AMD "Trusted Memory Zone" Encrypted vRAM Support Coming To Their Linux GPU Driver

Written by Michael Larabel in Radeon on 11 September 2019 at 09:39 AM EDT. 26 Comments
RADEON
AMD Trusted Memory Zone support is a new feature being worked on for their open-source graphics driver that works in conjunction with the graphics hardware for being able to encrypt portions of the video memory.
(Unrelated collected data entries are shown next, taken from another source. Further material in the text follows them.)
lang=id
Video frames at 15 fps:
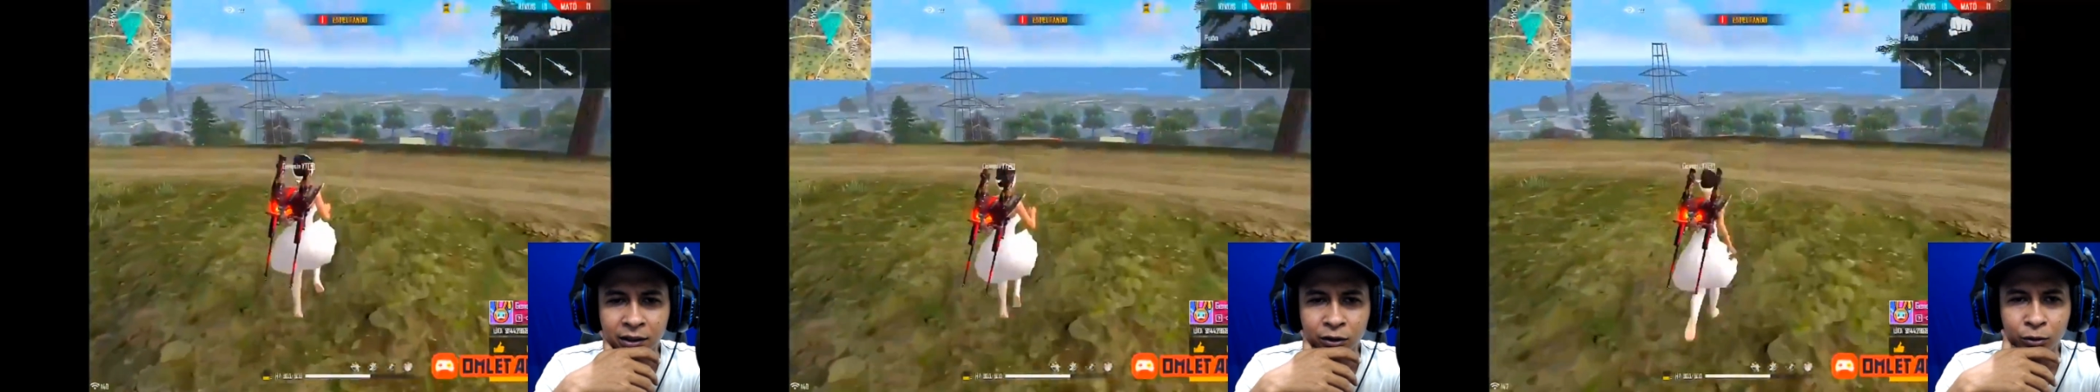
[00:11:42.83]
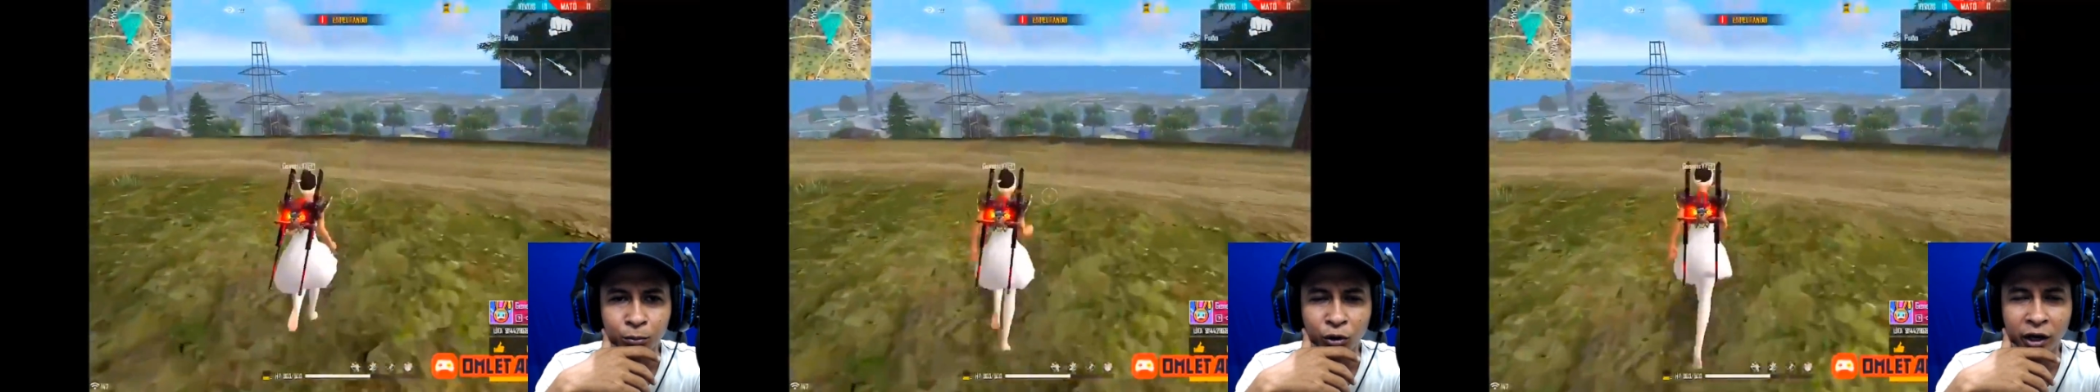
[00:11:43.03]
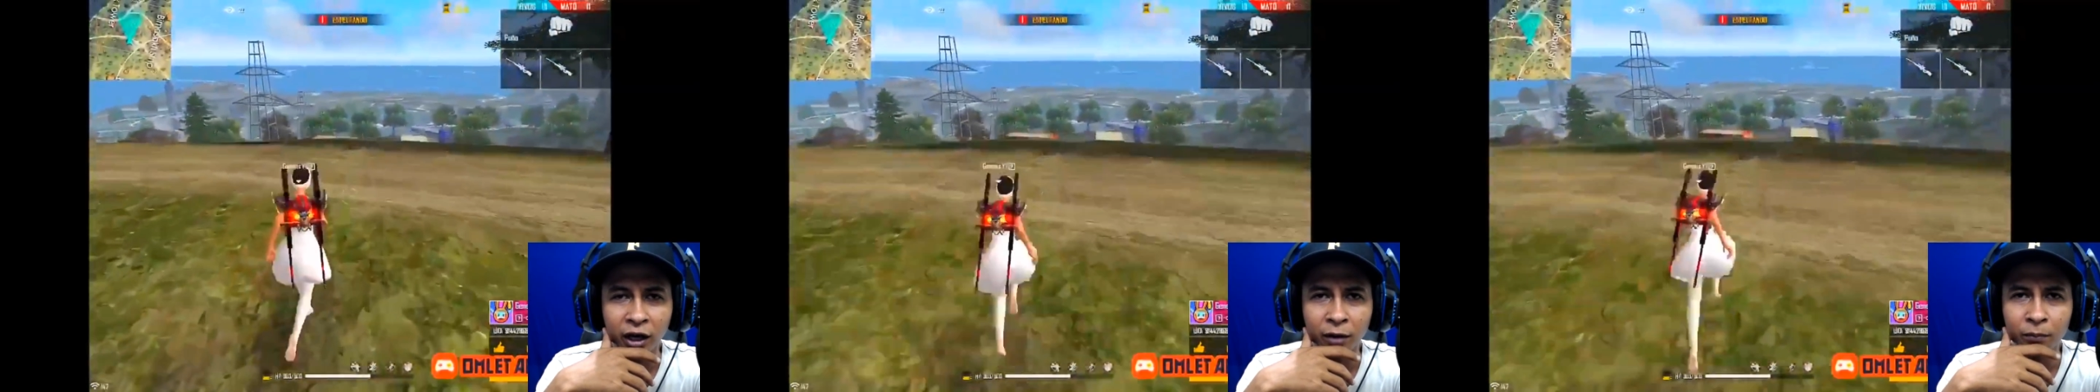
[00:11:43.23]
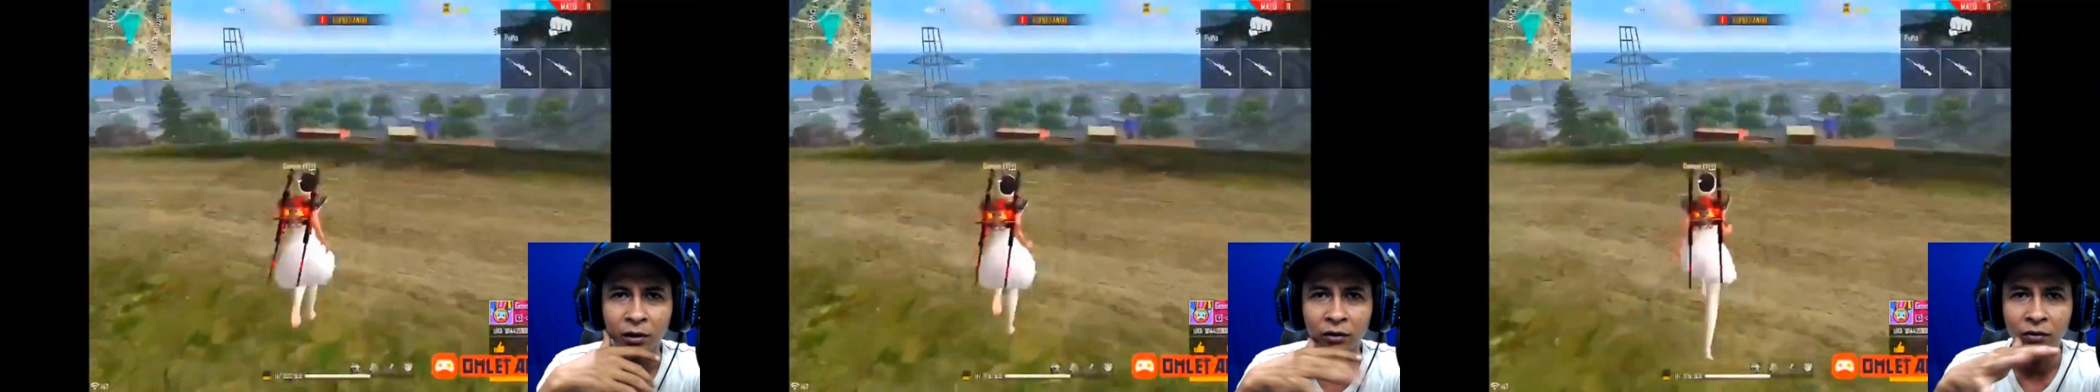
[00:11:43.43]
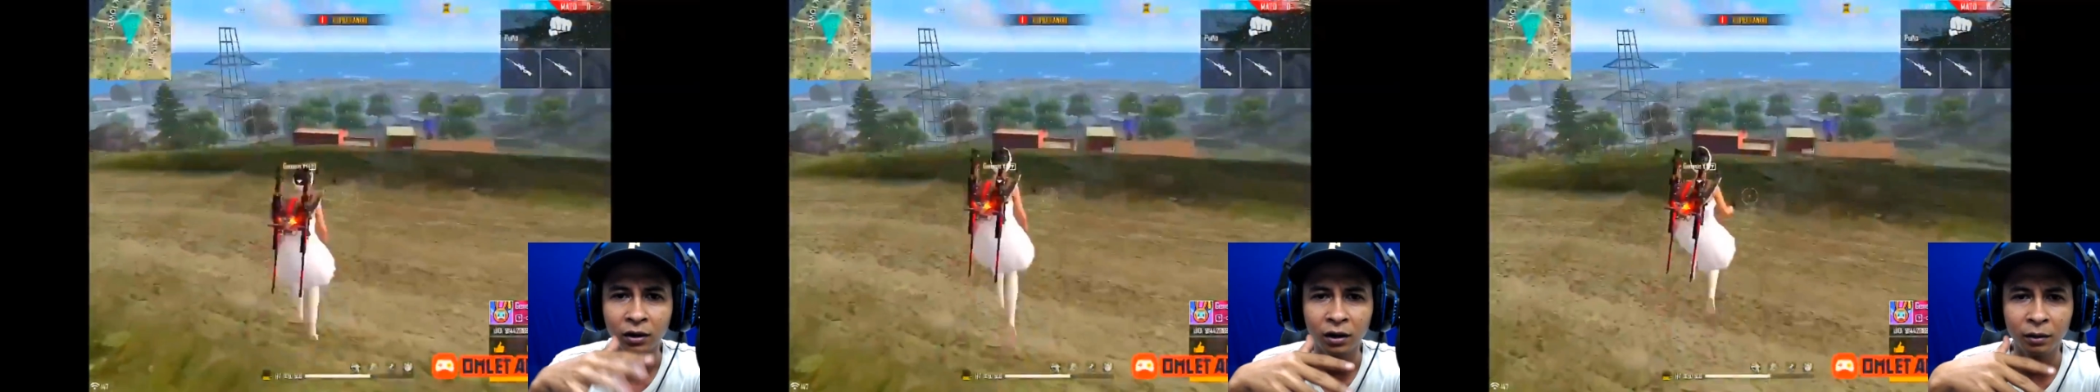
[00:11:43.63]
Itu mau helm
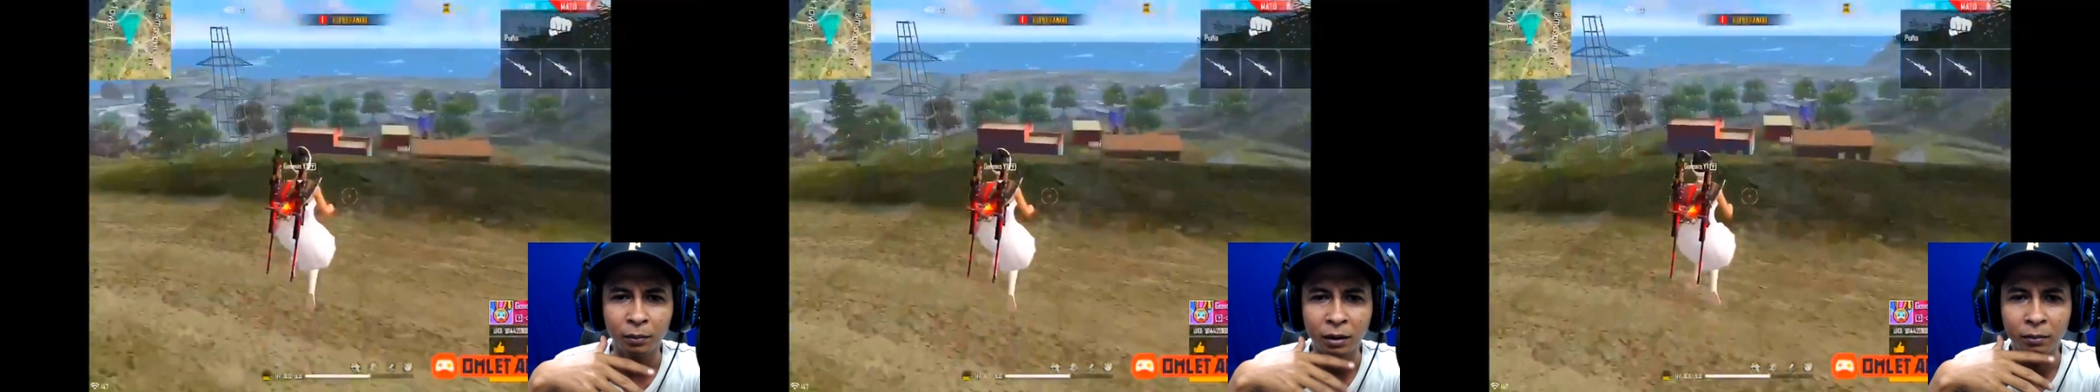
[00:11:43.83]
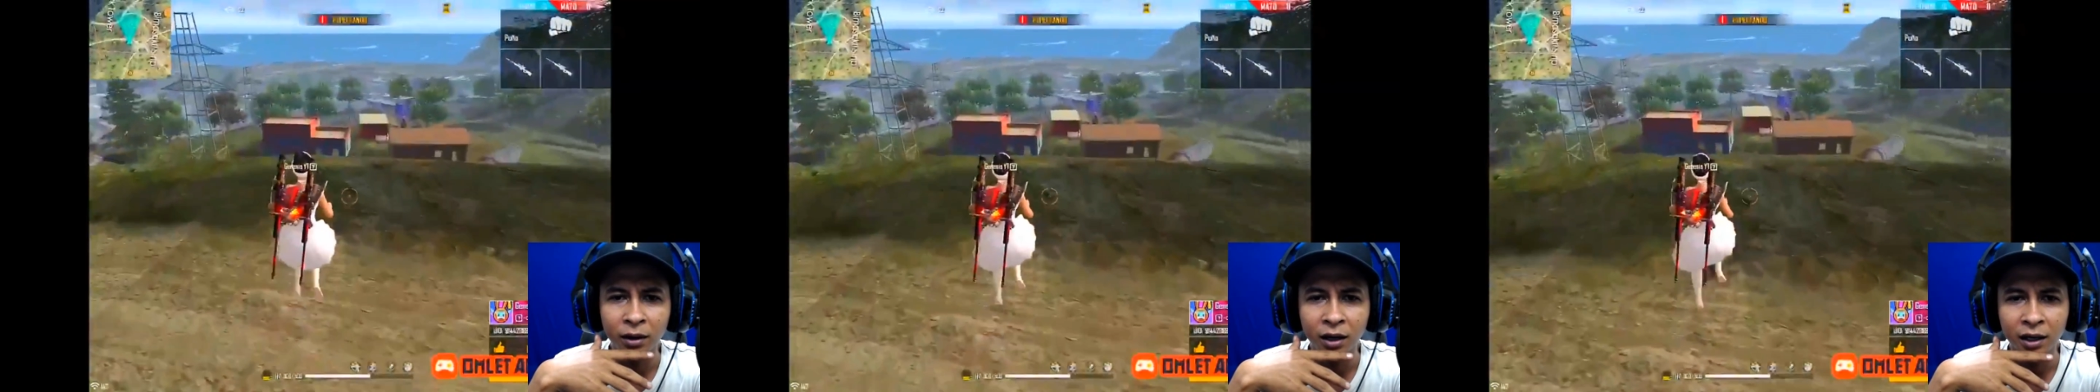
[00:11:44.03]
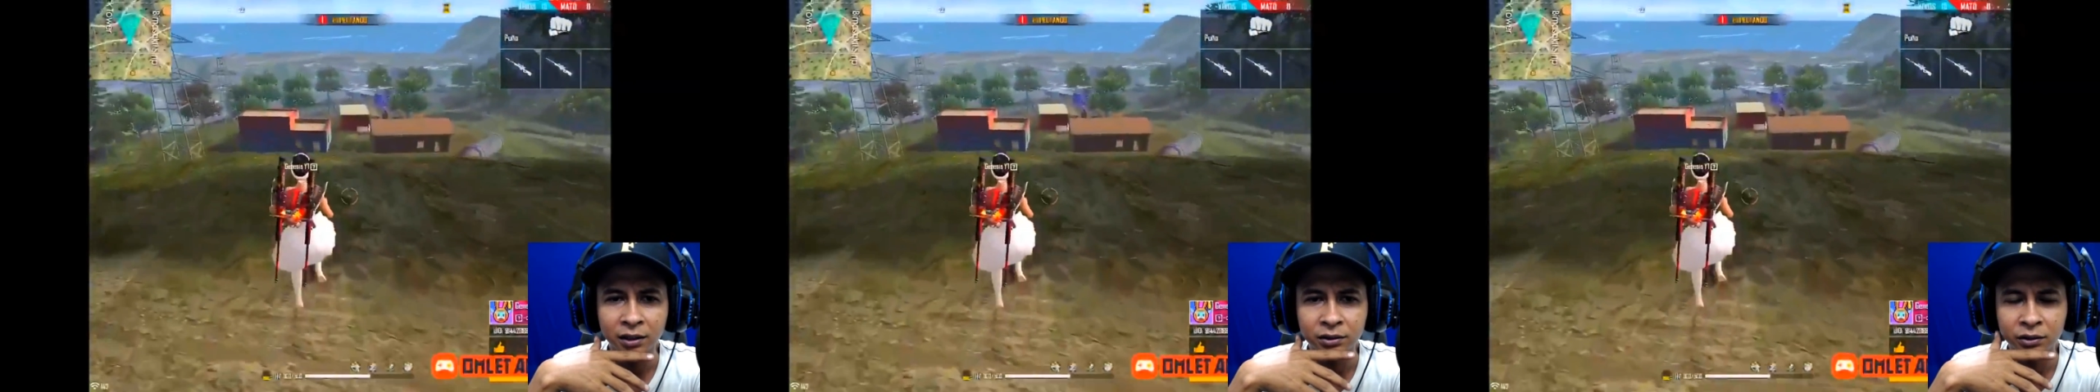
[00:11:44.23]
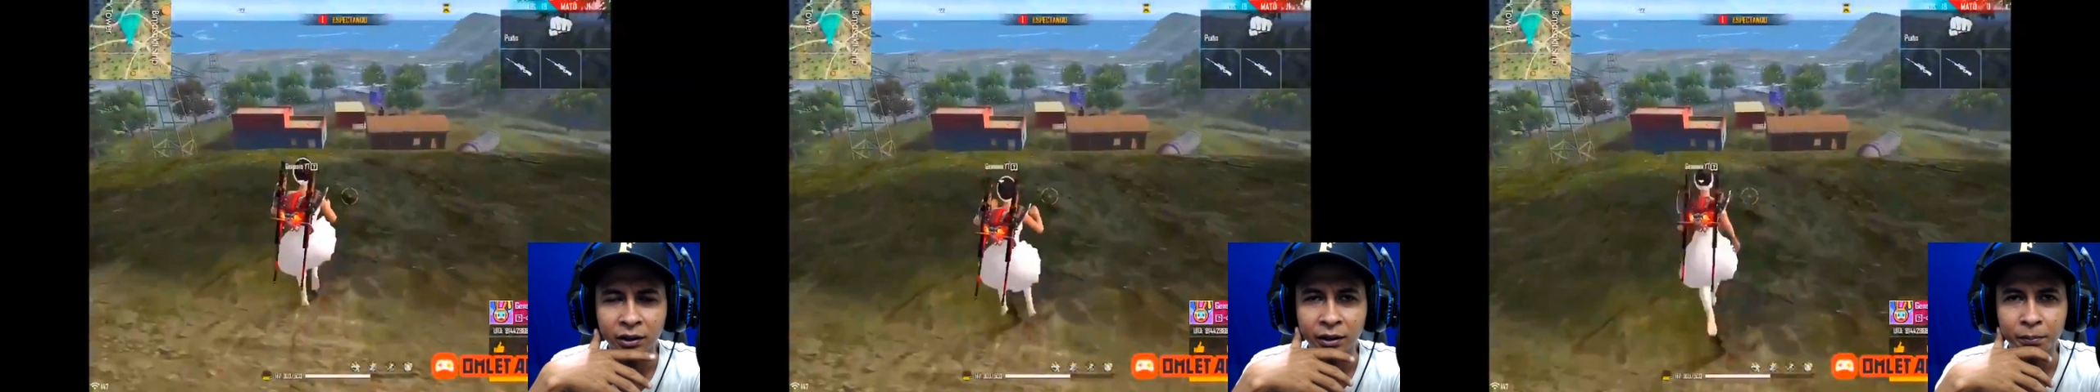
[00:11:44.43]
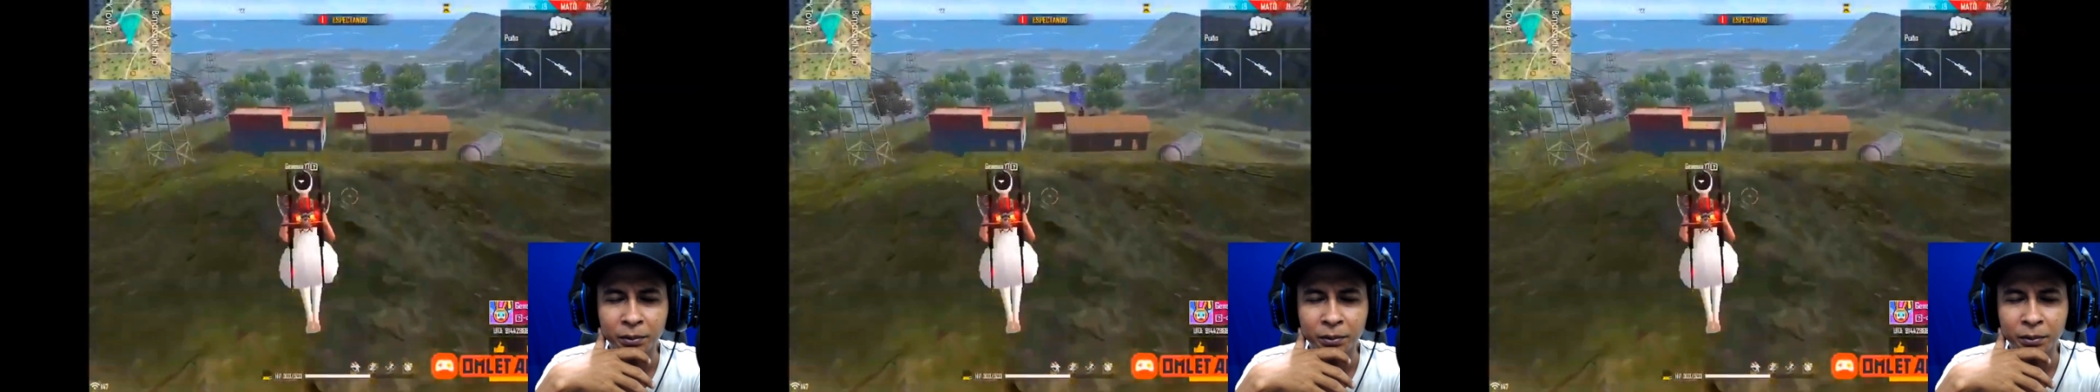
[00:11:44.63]
level 15 juga ya,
Trusted Memory Zone (TMZ) support appears to be present going back to the original Vega graphics processors but this is the first time we're seeing it implemented on the Linux side. Trusted Memory Zone protects the contents of TMZ'ed pages from being read by the CPU (non-GPU) clients and fend off writes to the protected pages. AMD TMZ support is being used to offer secure buffer object support on Linux.

The Linux kernel driver will expose buffer object level protection and expose a new "encrypted" flag to user-space with the GEM memory management ioctl for allocating memory with the secure buffer TMZ bit in the PTE set. Only trusted blocks within the GPU (graphics, SDMA, VCN engines) are able to decrypt the encrypted data. Volleyed today were the AMDGPU kernel driver patches for this Trusted Memory Zone support while the user-space libdrm patches and the rest are coming.

The kernel portion is up for review here. Ultimately the support will be available out-of-the-box on supported GPUs, but for now it's hidden behind the amdgpu.tmz= module parameter until the support is completely baked. Due to the timing, the AMD TMZ support will land in Linux 5.5 at the earliest.